== AIM OF THE TASK ==
Report each line of the data that includes the word "frames".

== SOURCE RECORDS ==
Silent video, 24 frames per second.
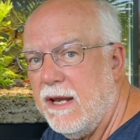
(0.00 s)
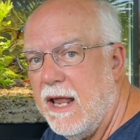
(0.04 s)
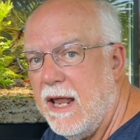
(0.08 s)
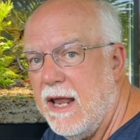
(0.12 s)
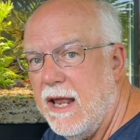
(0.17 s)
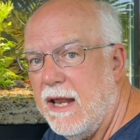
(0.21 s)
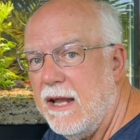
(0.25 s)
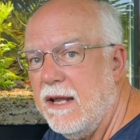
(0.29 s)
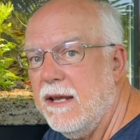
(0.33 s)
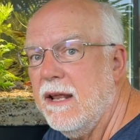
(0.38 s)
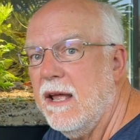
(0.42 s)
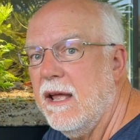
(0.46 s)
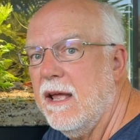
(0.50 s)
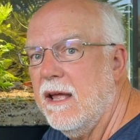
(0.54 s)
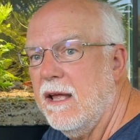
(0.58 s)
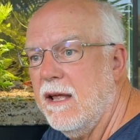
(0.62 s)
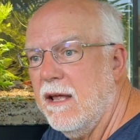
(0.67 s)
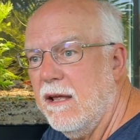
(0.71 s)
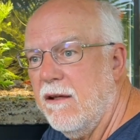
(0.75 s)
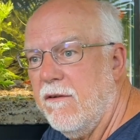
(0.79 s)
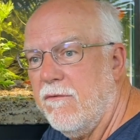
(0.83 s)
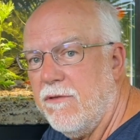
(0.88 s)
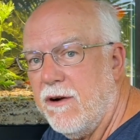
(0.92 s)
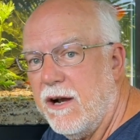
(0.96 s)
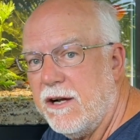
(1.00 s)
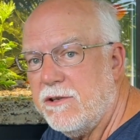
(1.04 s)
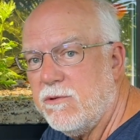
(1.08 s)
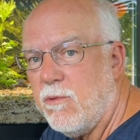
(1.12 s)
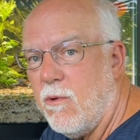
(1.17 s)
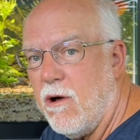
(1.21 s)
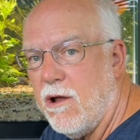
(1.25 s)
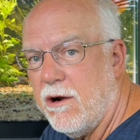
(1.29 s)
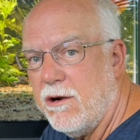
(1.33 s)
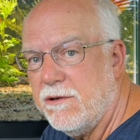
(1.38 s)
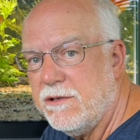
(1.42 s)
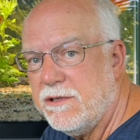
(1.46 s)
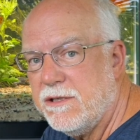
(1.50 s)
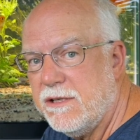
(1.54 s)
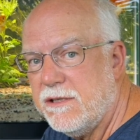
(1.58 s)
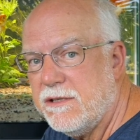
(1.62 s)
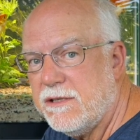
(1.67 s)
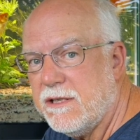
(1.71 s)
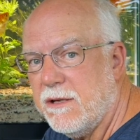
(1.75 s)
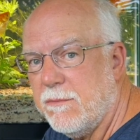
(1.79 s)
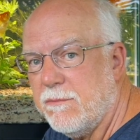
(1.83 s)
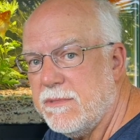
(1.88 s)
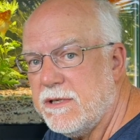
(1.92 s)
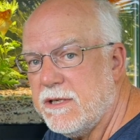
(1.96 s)
in freshwater
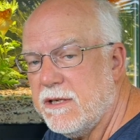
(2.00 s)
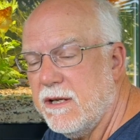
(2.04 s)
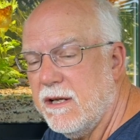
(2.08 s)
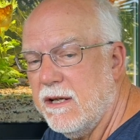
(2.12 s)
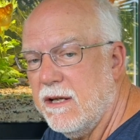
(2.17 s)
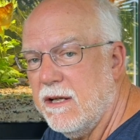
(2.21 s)
systems,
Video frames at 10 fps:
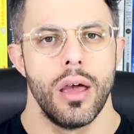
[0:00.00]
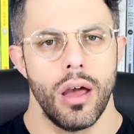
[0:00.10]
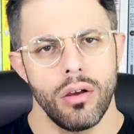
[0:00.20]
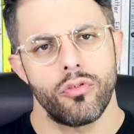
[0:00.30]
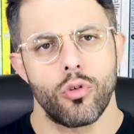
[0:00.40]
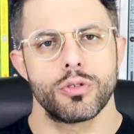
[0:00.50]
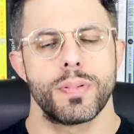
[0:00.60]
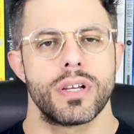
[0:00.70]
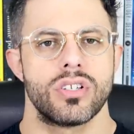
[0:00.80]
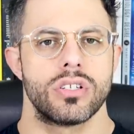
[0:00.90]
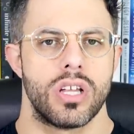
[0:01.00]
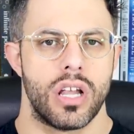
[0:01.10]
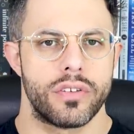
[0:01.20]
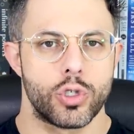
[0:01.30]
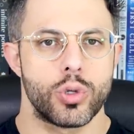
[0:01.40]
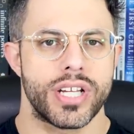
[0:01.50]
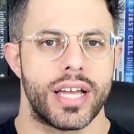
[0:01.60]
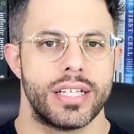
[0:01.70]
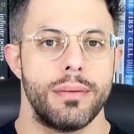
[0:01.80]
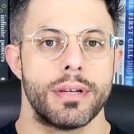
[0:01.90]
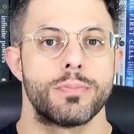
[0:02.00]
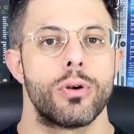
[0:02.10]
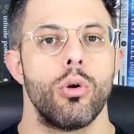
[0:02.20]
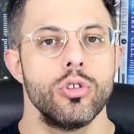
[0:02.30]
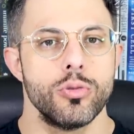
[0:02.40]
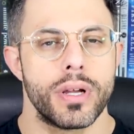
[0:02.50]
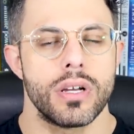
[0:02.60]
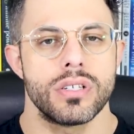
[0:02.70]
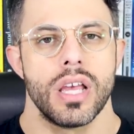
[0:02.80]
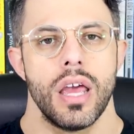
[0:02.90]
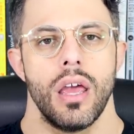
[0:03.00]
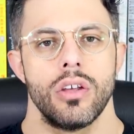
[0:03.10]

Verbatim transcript: Of course, because there's a lot of Jewish academics, but also because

== RESULT ==
Silent video, 24 frames per second.
Video frames at 10 fps:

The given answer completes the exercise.